The Rate of Inflation which has become a cause of concern in the U.S, includes a important and controversial component, the energy cost. Picerno, in his article “What do Higher Energy Cost Mean of Inflation”(Seeking Alpha) talks about the exisence of two measure of inflation and the disparity between them. The difference between the two measure could be a cause of concern for the policymaker and the economy as such.
The two measure that the blog talks is the top line measure and the core measure which again is based on two important indicators, the CPI(Consumer price Index) and PCE (Personal Consumption Expenditure Index). The disparity lies in the fact that Energy cost is included in the top line inflation measure(which is showing an upward trend). Wherase in case of core inflation this cost along with food is excluded!
Therefore monetary policy cannot be implemented on the basis of Core Inflation measure because this excludes energy prices which is an important component.

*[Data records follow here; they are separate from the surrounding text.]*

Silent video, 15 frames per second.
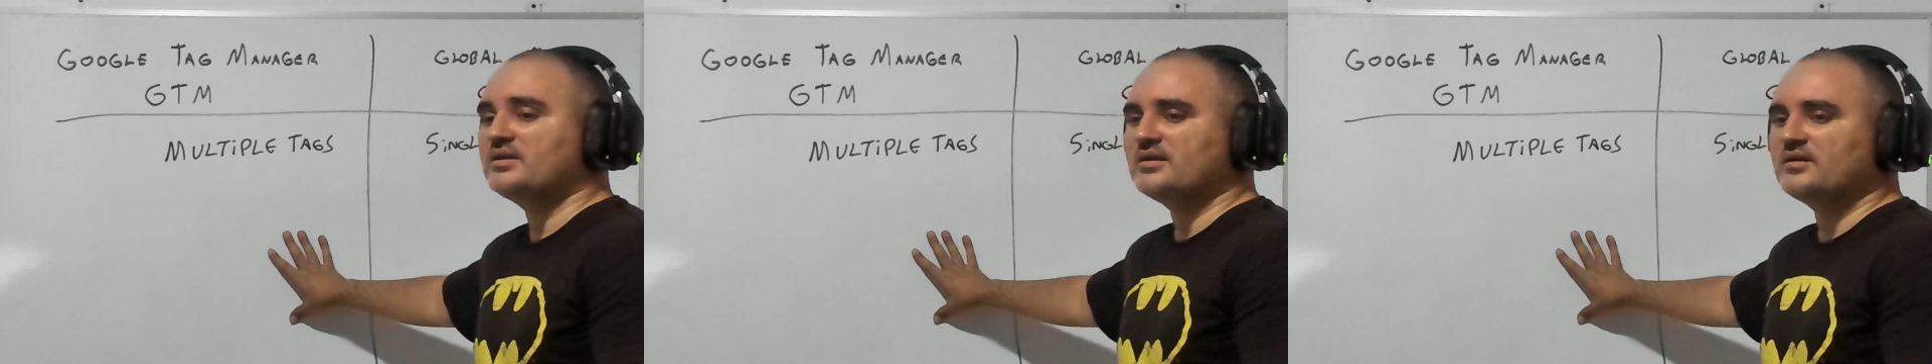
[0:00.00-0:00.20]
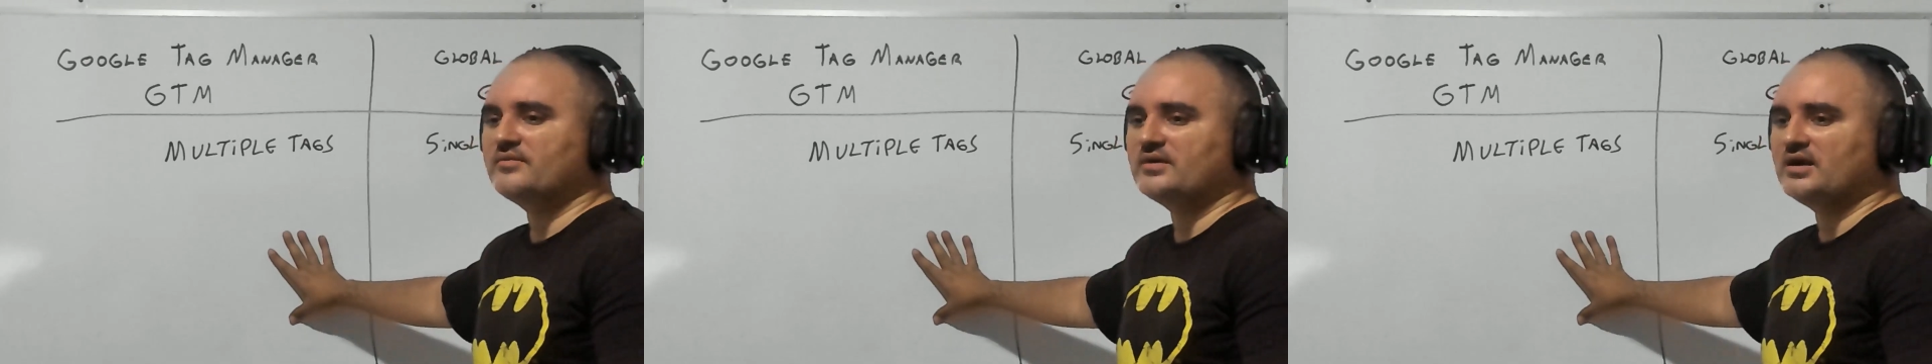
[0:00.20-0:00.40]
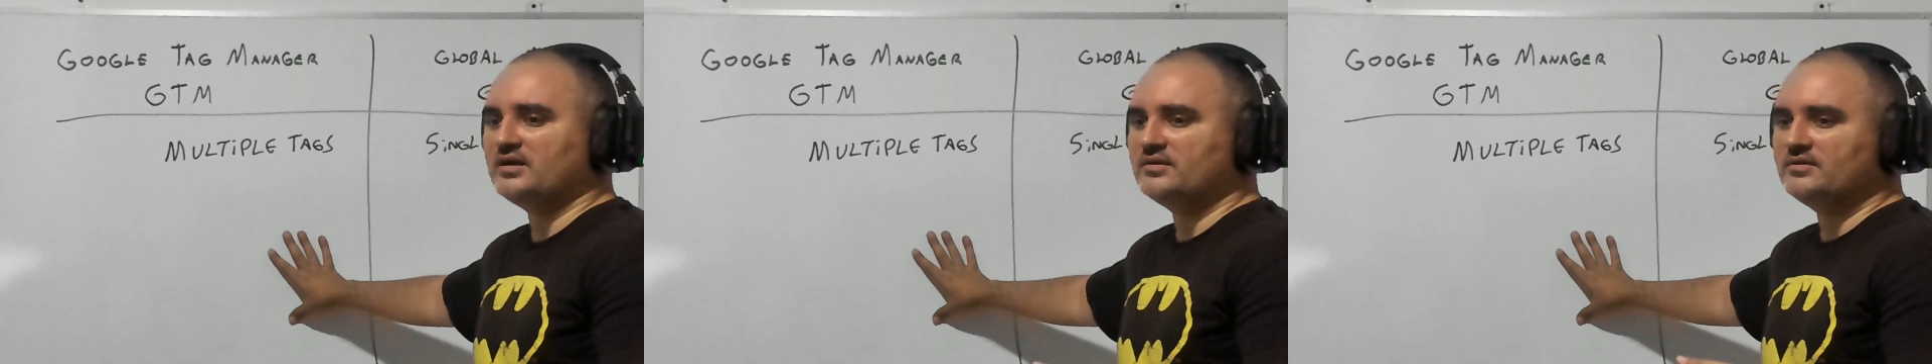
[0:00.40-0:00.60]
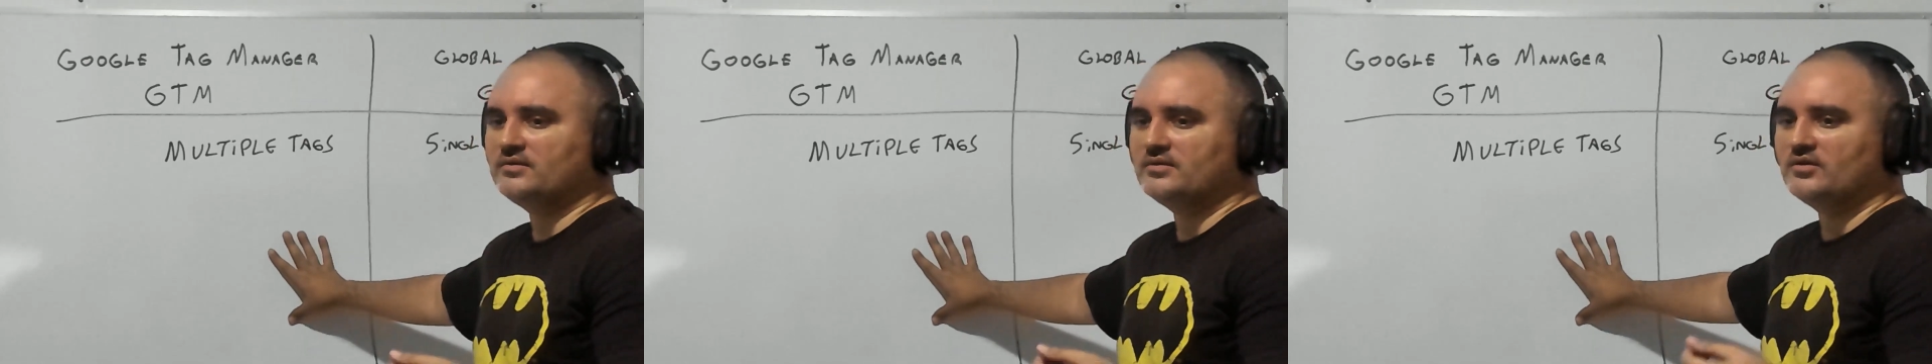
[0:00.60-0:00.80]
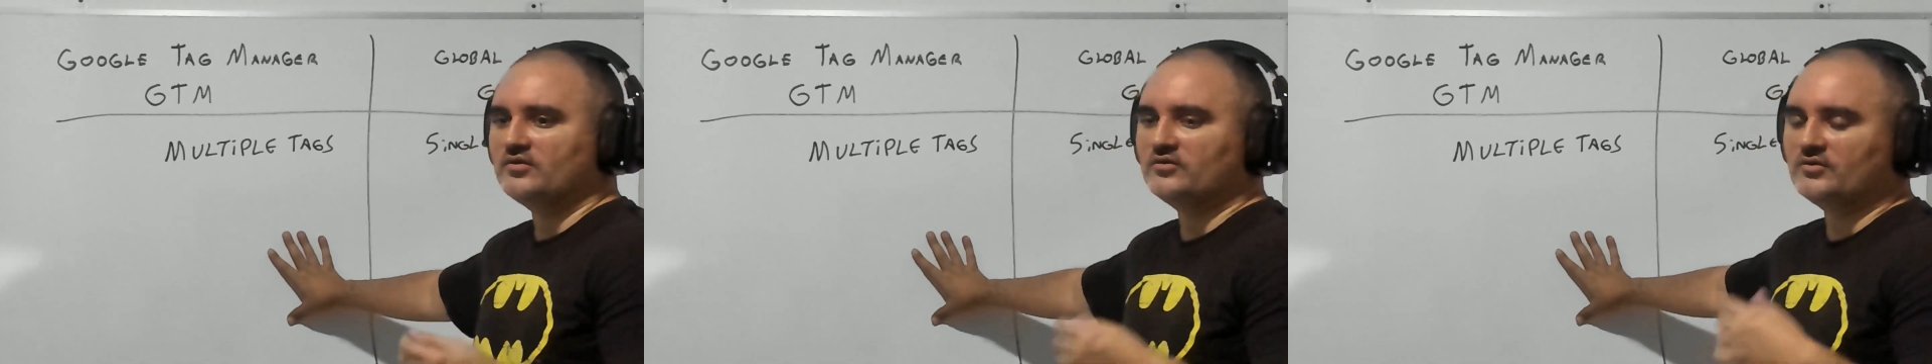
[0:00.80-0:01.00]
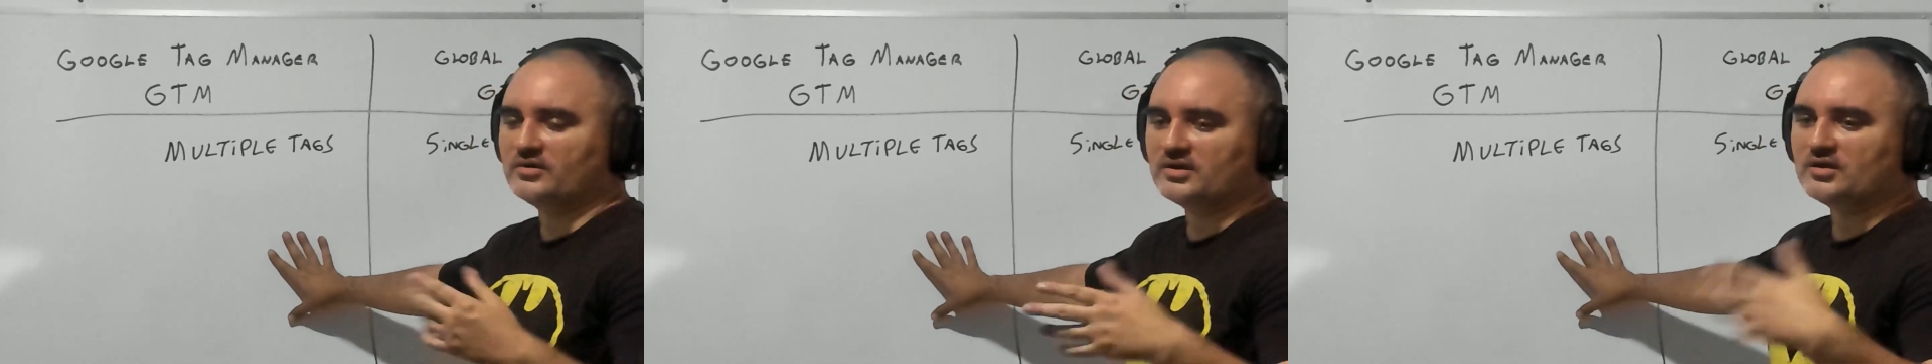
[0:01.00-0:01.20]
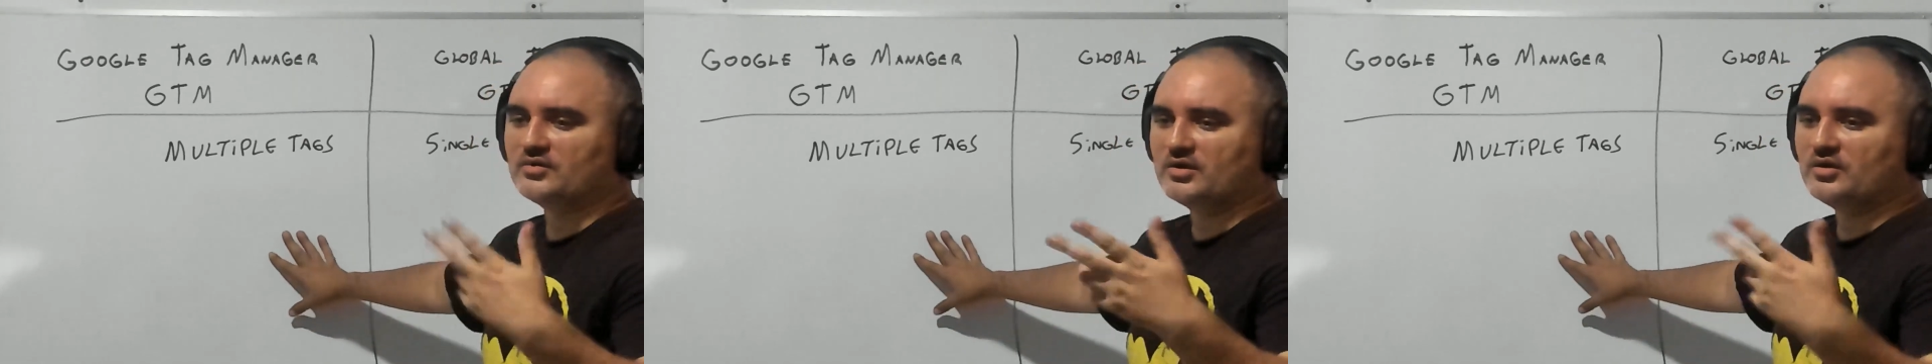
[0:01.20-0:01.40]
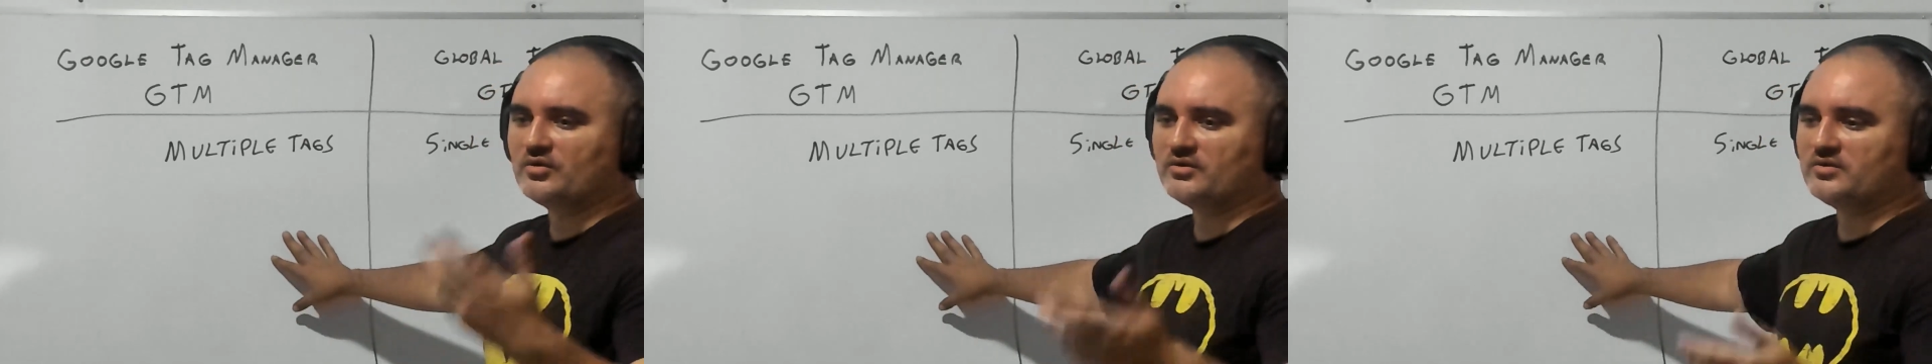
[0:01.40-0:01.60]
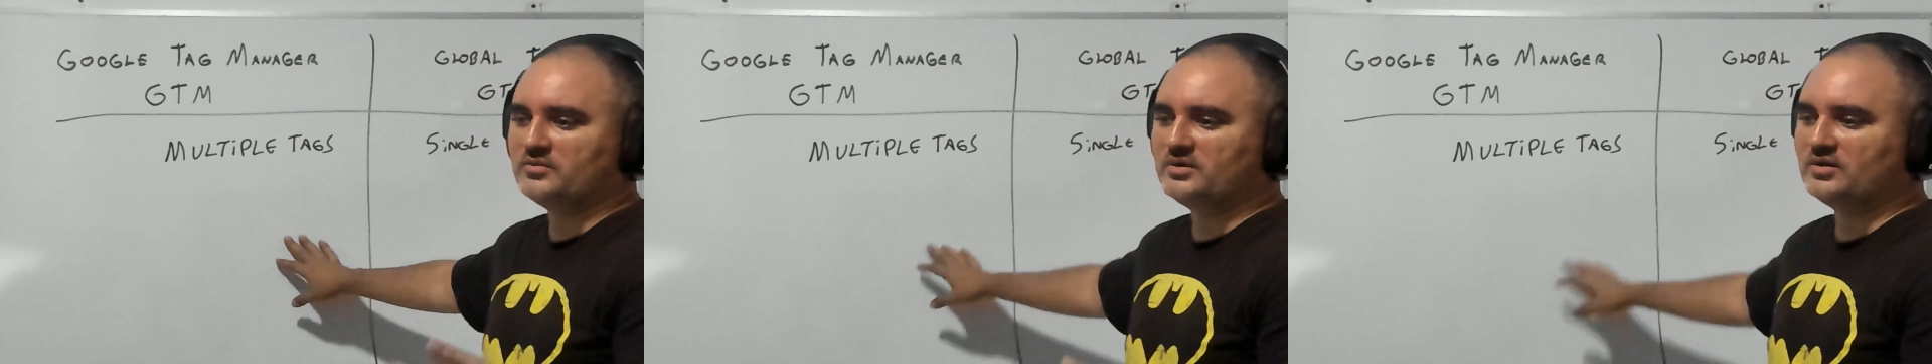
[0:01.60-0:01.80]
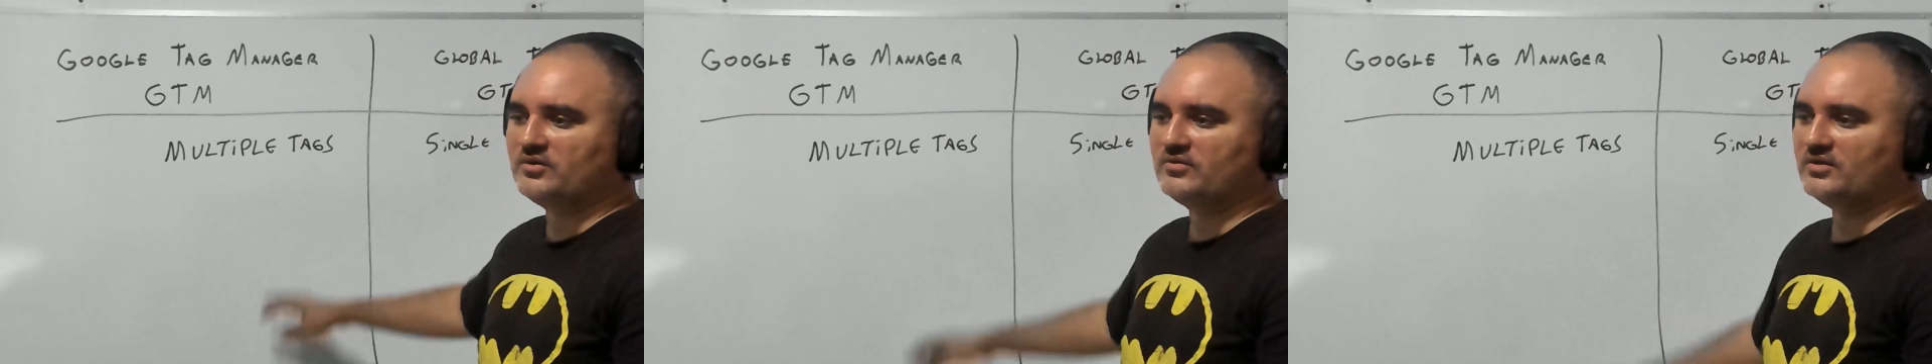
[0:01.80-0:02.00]
that I've gotten, so I can create other
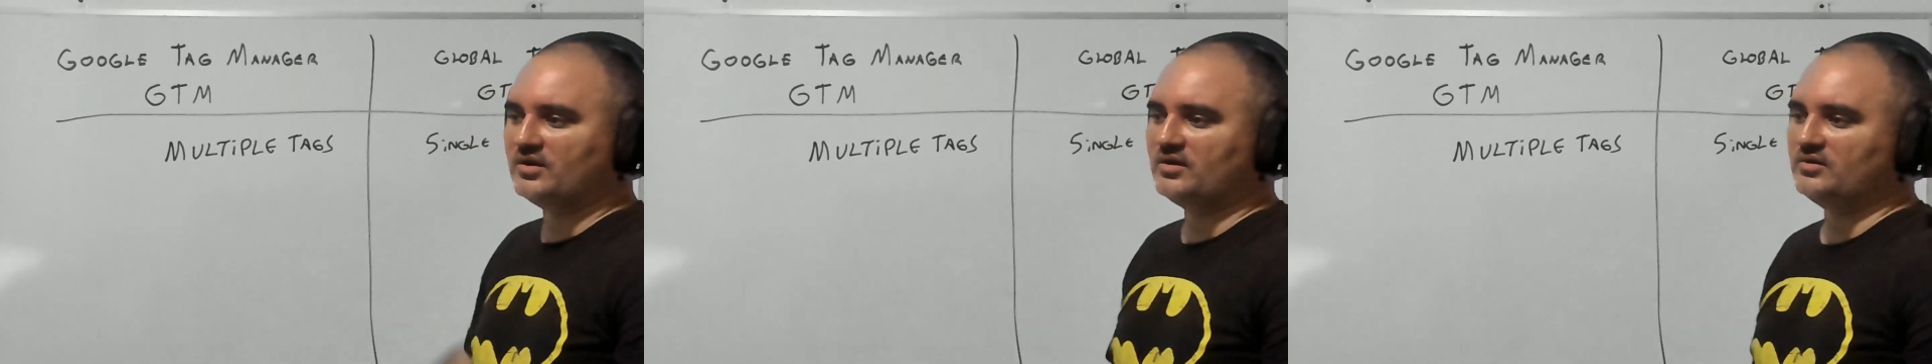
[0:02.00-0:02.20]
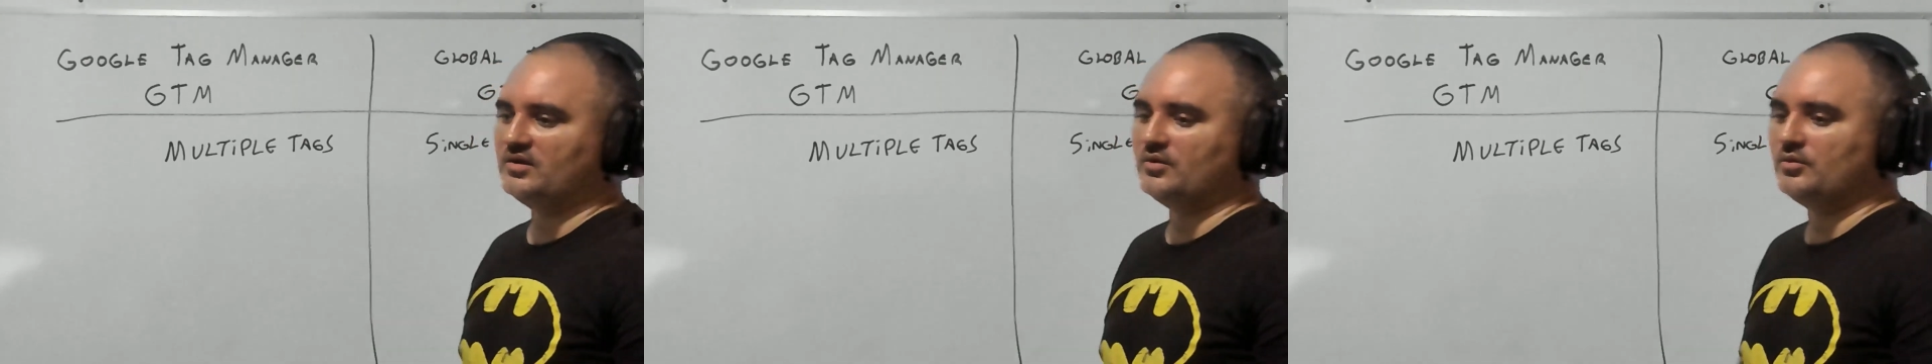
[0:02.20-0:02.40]
videos that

Talking of energy or oil prices, there is a transistion in this sector itself where people are looking at alternate sources of energy…so the debate remains on the change of scene and for how long oil prices will form the basis of energy cost!
Now as far as the rising oil prices are concerned it depends on the global and the political scenario and hence more stability needs to be bought about in this sphere. I think this change might happen when a cost effecient renewable source of energy is found and forms the basis of the energy cost. But there is a time factor involved in bringing about this change and until which measure of Inflation should we follow?
Since it is absolutely baseless to implement any form of monetary policy excluding the energy sector, I guess Picerno is right when he says that all the price indexs must be considered while structuring the monetary policy. Gues this dual measure his here to stay!